**TO DO**
Please write out exactly the lines from the one with "(2423.86 s to 2424.76 s)" through the end of the data below, both ends included, and omit any pictures.

**Dataset records**
------------------------------------

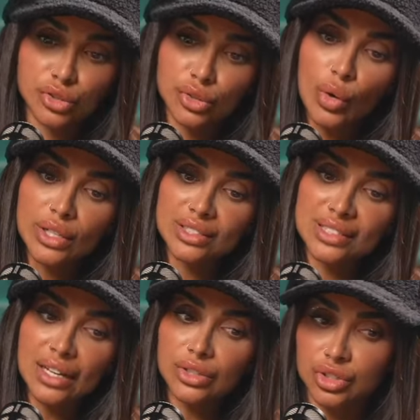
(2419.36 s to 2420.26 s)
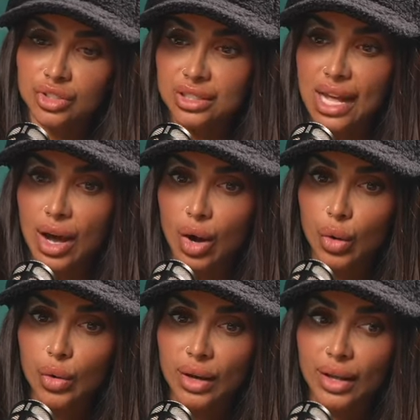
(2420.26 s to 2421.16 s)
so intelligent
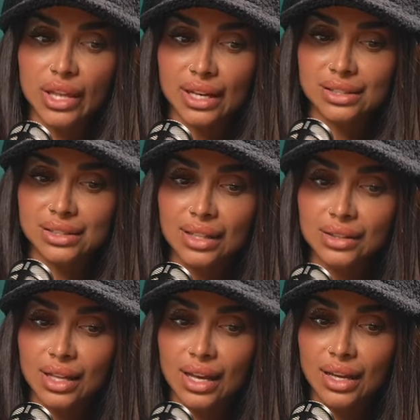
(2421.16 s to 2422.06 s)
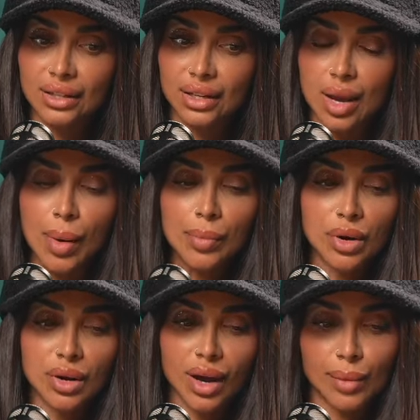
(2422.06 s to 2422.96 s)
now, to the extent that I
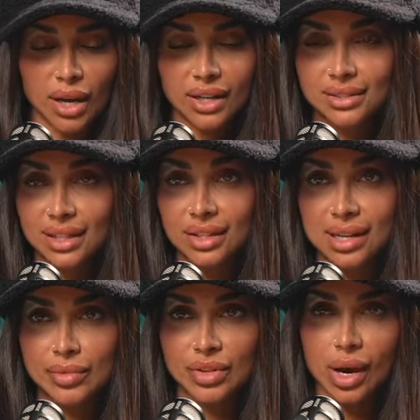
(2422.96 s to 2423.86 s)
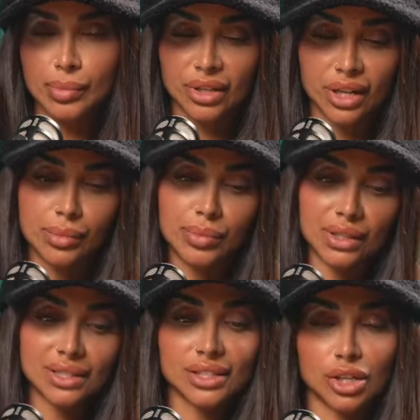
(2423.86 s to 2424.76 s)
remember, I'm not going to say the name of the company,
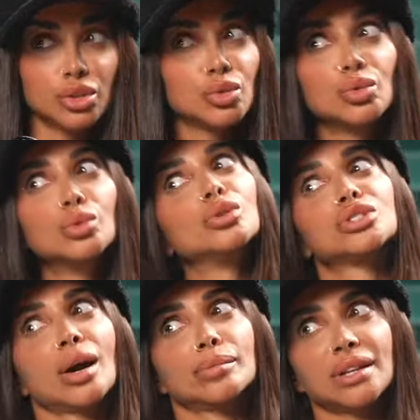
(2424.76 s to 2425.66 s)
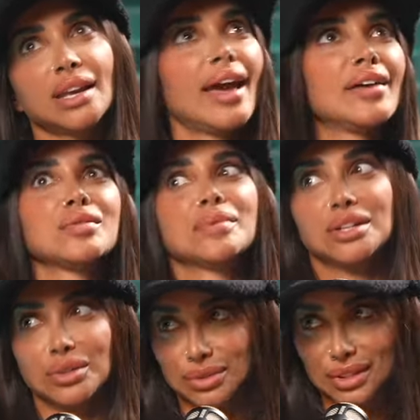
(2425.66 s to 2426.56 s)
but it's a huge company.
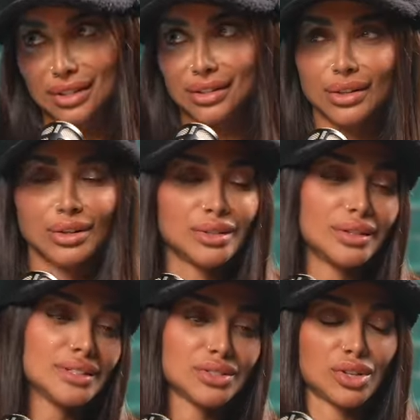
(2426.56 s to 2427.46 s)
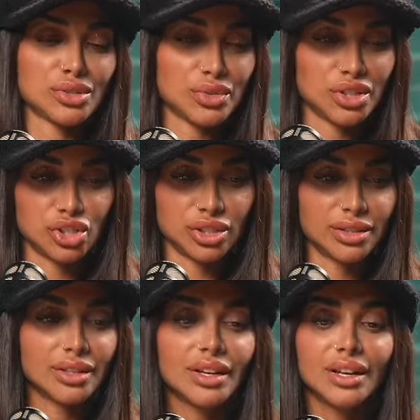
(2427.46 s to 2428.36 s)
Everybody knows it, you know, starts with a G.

------------------------------------

**ANSWER BELOW**
(2423.86 s to 2424.76 s)
remember, I'm not going to say the name of the company,
(2424.76 s to 2425.66 s)
(2425.66 s to 2426.56 s)
but it's a huge company.
(2426.56 s to 2427.46 s)
(2427.46 s to 2428.36 s)
Everybody knows it, you know, starts with a G.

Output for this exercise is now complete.